03 June 2009

DMO: Going to the next level?

I have to confess that reading Going to the Next Level: Report of the Defence Procurement and Sustainment Review (“Mortimer Report”) and the Government’s response fills me with a morbid compulsion to bang my head on the desk, or wander off to the nearest park looking for stray cats to kick, or to go to the next ten levels and jump off the observation deck of the building.


Why do we keep asking businessmen to review the workings of the core processes of government, and why do we take the resultant advice seriously? In the case of the Defence Materiel Organisation (DMO) it must be something to do with the fatuous notion that because it buys things it must be some kind of a business, or operate like a business. It is not, and it cannot be. It is an integral part of a Department of State, performing “public good” functions pure and simple – acquiring equipment and war stocks for the Australian Defence Force, and sustaining its equipment. There is no bottom line, there cannot be, the environment, purpose and drivers are fundamentally different.


Bear in mind that the organisational effectiveness of Departments is the responsibility of the Secretary. This means that it is up to the Secretary to determine the structure of the Department that will best enable it to carry out its functions, to ensure that the right people are in the right jobs (meaning “no gaps, no overlaps” – all the jobs are needed, all the jobs that are needed actually exist, and all the jobs are filled with people who can do them to the requisite standard) and that all Departmental units are resourced for the tasks they are required to carry out.


What Cabinet does and how it organises its business is of course a matter for the Government itself.


With those points in mind I will illustrate my overarching problem with the report and the Government’s response by reference to just two of the Report’s recommendations:


Recommendation 1.1

Defence should prepare an annual submission detailing current and future capability gaps and the priority for their remediation for Government consideration and approval. This submission would be developed by the Capability Development Group.


Recommendation 2.2

To expedite the capability development process and allow the National Security Committee to focus on major issues, a subordinate subcommittee should be created to handle minor and less complex acquisition matters.


Cabinet needed an external reviewer to tell it how to organise its business, what reports to ask for and how to manage its workloads? What is the Secretary, Department of Prime Minister and Cabinet doing?


The Secretary, Department of Defence needed to be told which part of his Department should prepare the submission?
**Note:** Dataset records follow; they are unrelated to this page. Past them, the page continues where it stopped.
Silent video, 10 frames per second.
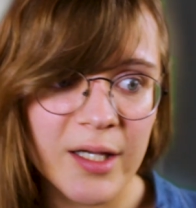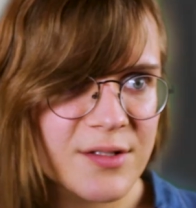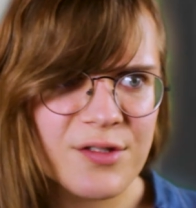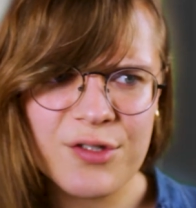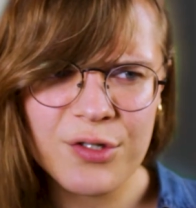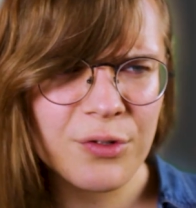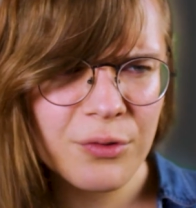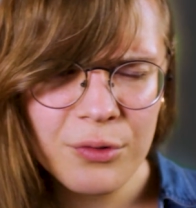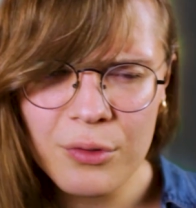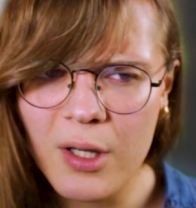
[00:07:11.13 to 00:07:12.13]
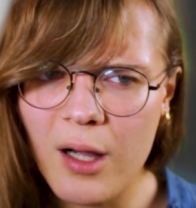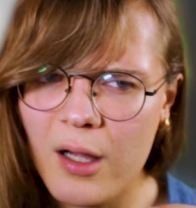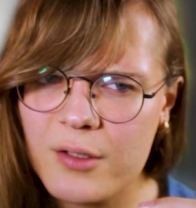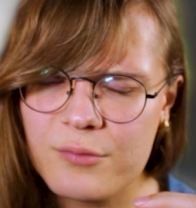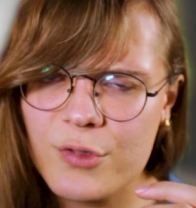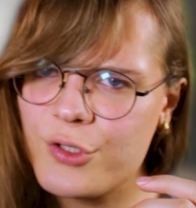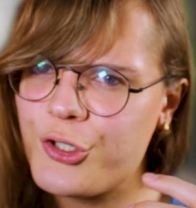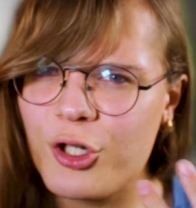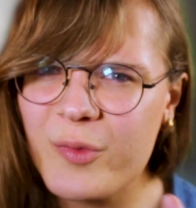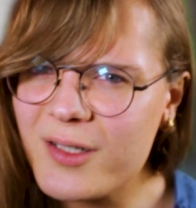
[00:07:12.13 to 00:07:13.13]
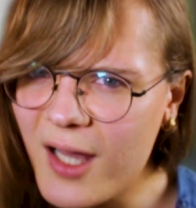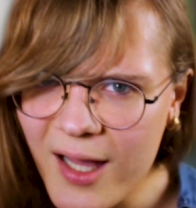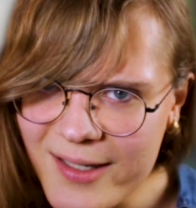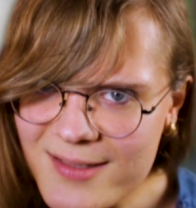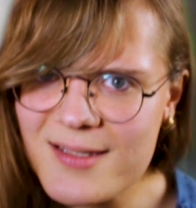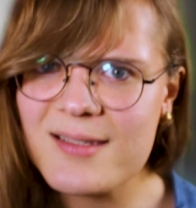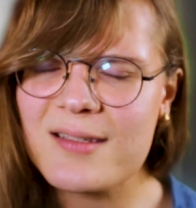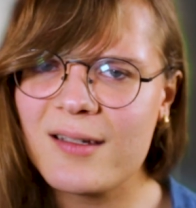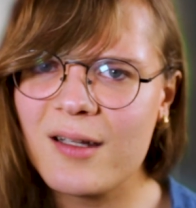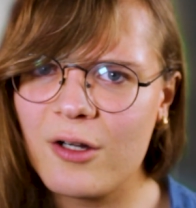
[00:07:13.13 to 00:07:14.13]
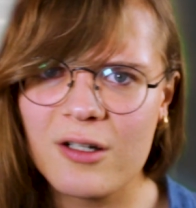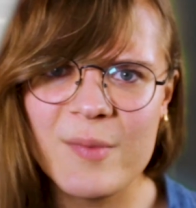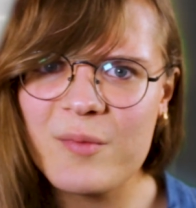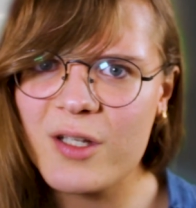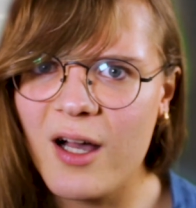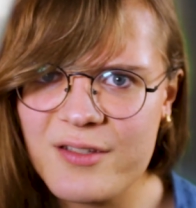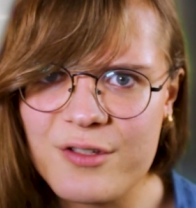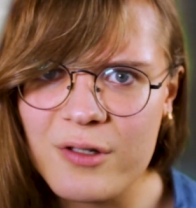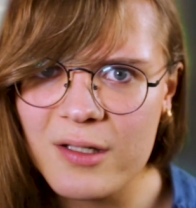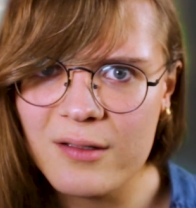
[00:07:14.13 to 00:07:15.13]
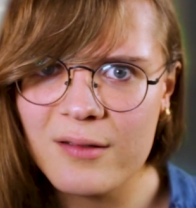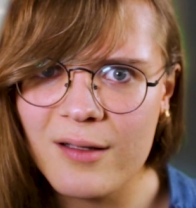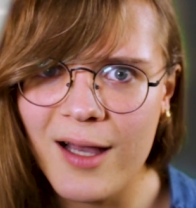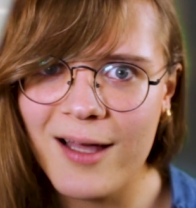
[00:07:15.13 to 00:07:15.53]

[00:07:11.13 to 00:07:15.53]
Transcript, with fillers: against two German guys, or maybe hmm. Austrian,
It gets worse. The Government agreed with Recommendation 1.1, and decided inter alia, on behalf of the Secretary:


This strategic planning process will be led by Strategic Policy Division, supported by Capability Development Group and with the close engagement of other elements such as the VCDF Group. The Defence Capability Strategy and Defence Capability Plan will also be central elements of this new system and overseen by the Government in a way that has not previously occurred.


So now we have raised micromanagement to the level where Government itself is not simply declaring what it expects of the Department of Defence, but is deciding the internal processes by which those expectations are to be fulfilled. That certainly lets the Secretary off the hook as far as accountability is concerned, but just as certainly constrains his options regarding future reorganisation of the way he goes about his business.


In future posts I will address some of the more specific issues raised by the Mortimer Report and the Government’s response, but first it was necessary to set the scene by addressing the threshold question about the whole process.